Napak Tilas Jejak Sejarah
Melihat polemik seputar suksesi tahta sultan ini, menjadi menarik ditelisik kembali apa penyebabnya. Jika melihat dinamikanya, memang Kesultanan Cirebon ini memiliki perjalanan sejarah yang dinamis sejak berdirinya, masa perluasan wilayah, sampai masuknya penjajahan Belanda hingga masa kemerdekaan dan pascakemerdekaan saat ini.
Tahun 2011 lalu penulis pernah melakukan penelitian terkait dinamika Kesultanan Kasepuhan ini dengan judul Dinamika Kekuasaan dan Kedudukan Keraton di Kota Cirebon: Studi Fenomenologi tentang Keraton Kasepuhan (2011). Fokusnya pada bagaimana konstruksi kekuasaan yang terbentuk serta dinamika atau perjalanan kekuasaan itu sampai era sekarang.

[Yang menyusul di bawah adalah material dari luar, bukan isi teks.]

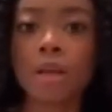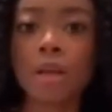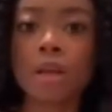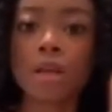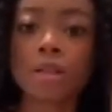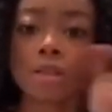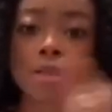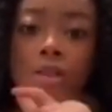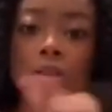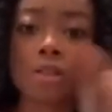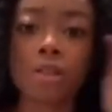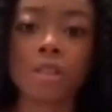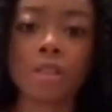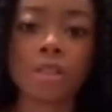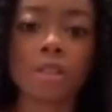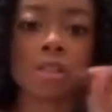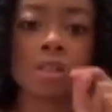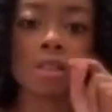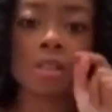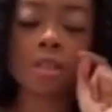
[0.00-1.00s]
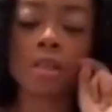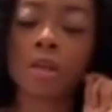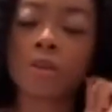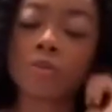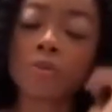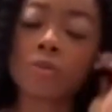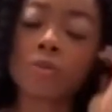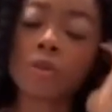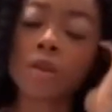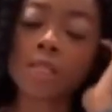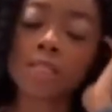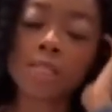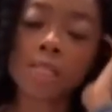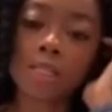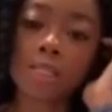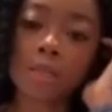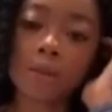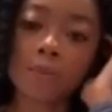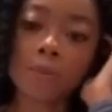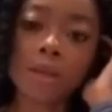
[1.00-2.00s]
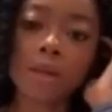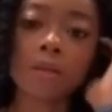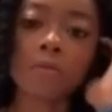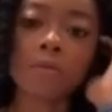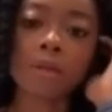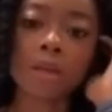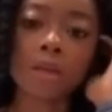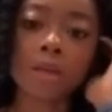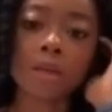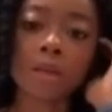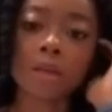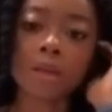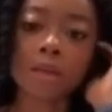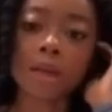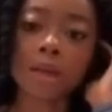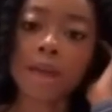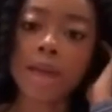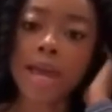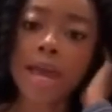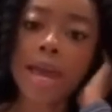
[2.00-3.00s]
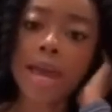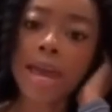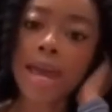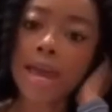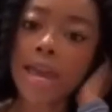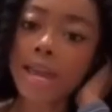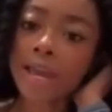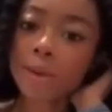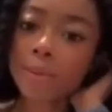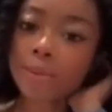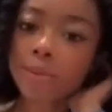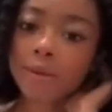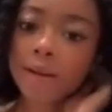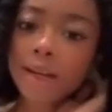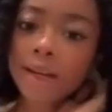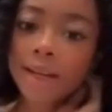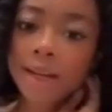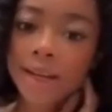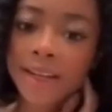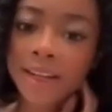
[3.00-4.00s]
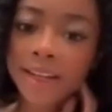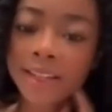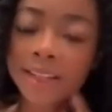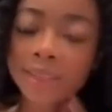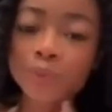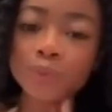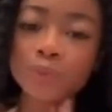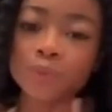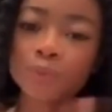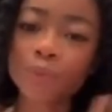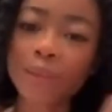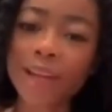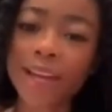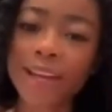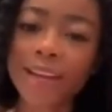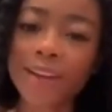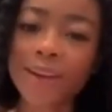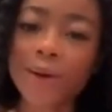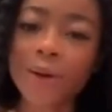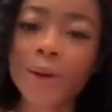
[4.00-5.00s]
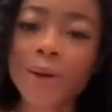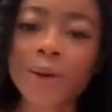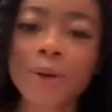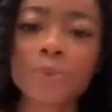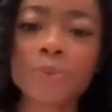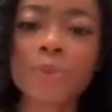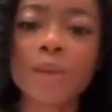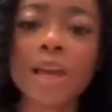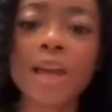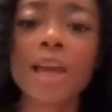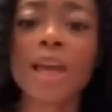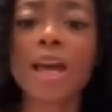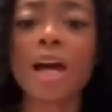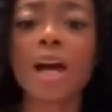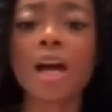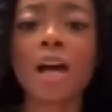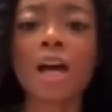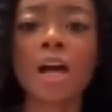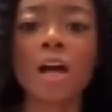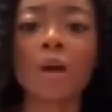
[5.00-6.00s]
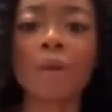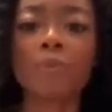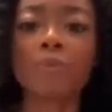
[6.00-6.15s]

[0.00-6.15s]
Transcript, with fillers: why did you turn the comments off i didn't turn them off on live i don't know why they're turned off that's why i told you guys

Dari hasil penelusuran sejarah, informasi, dokumen-dokumen, hasil-hasil penelitian terdahulu, buku-buku, bahkan wawancara ke beberapa narasumber baik kalangan masyarakat umum, pihak keraton, pemerintah daerah, pemerhati budaya Cirebon, kiyai pondok pesantren, termasuk wawancara langsung dengan Sultan Arief Natadiningrat menemukan bahwa perkembangan jaman telah menyebabkan perubahan fungsi, kedudukan, dan kekuasaan Keraton Kasepuhan (juga Keraton lain yang ada di Cirebon seperti Kanoman dan Kacirebonan).
Perubahan fungsi, kedudukan, dan kekuasaan Kesultanan Cirebon, khususnya Keraton Kasepuhan sebagai salah satu kesultanan yang masih berdiri, dipengaruhi faktor historis pada masa penjajahan Belanda. Adanya depolitisasi, demiliterisasi akibat hasutan dan perjanjian kerjasama dengan Belanda menjadi awal mula keruntuhan kekuasaan Kesultanan. Ini juga yang mungkin menyebabkan polemik seputar suksesi tahta sultan.
Akibat dari itu, Kesultanan Cirebon tidak hanya kehilangan kekuasaan politik, tetapi juga ekonomi. Contohnya dalam pengelolaan Pelabuhan Muara Jati yang dikuasai VOC.
Intervensi Belanda lewat VOC yang terlalu jauh ke dalam turut menyebabkan perpecahan di lingkungan internal. Beberapa memilih keluar dari keraton dan berjuang serta berdakwah dari luar dengan membangun pedukuhan, padepokan, dan pondok-pondok pesantren, salah satunya adalah Pondok Pesantren Buntet dan Gedongan.Â
Beberapa yang lain juga memang ada yang ditugaskan menyebarkan ajaran Islam kepada masyarakat luas. Dari dua pesantren tersebut melahirkan beberapa pesantren lain yang masih memiliki hubungan darah dengan kesultanan, diantaranya Pondok Pesantren Bendakerep.
Menurut "Dagh Register Anno 1680" atau catatan harian VOC (untuk salinan aslinya bisa akses di https://sejarah-nusantara.anri.go.id/hathi28/) yang dikutip Edi, S. Ekadjati dalam bukunya Penyebaran Islam di Jawa Barat (1975), pada tanggal 17 Maret 1680, Sultan Sepuh (Sultan Raja Syamsudin) mengadakan hubungan dengan Sultan Haji yang merupakan Sultan Banten (diperkirakan melalui utusan khusus). Selanjutnya beberapa waktu kemudian, setelah kontak dengan Sultan Haji, Sultan Sepuh menulis surat kepada Gubernur Jenderal VOC.
Surat Sultan Sepuh segera dibalas oleh Direktur Jenderal VOC Cornelis Spellman. Isi surat Sultan Sepuh itu ialah meminta bantuan VOC terhadap gangguan dan ancaman pasukan Banten.
Pada bulan Januari 1681, perjanjian persahabatan (Verdrag ofte Overeenkoms) antara sultan-sultan Cirebon dengan VOC ditandatangani oleh Sultan Sepuh, Sultan Anom, dan Sultan Cirebon (Pangeran Wangsakerta/Panembahan Toh Pati) dalam suatu upacara di alun-alun. Dari pihak VOC ditandatangani oleh Commissaris Van Dyck.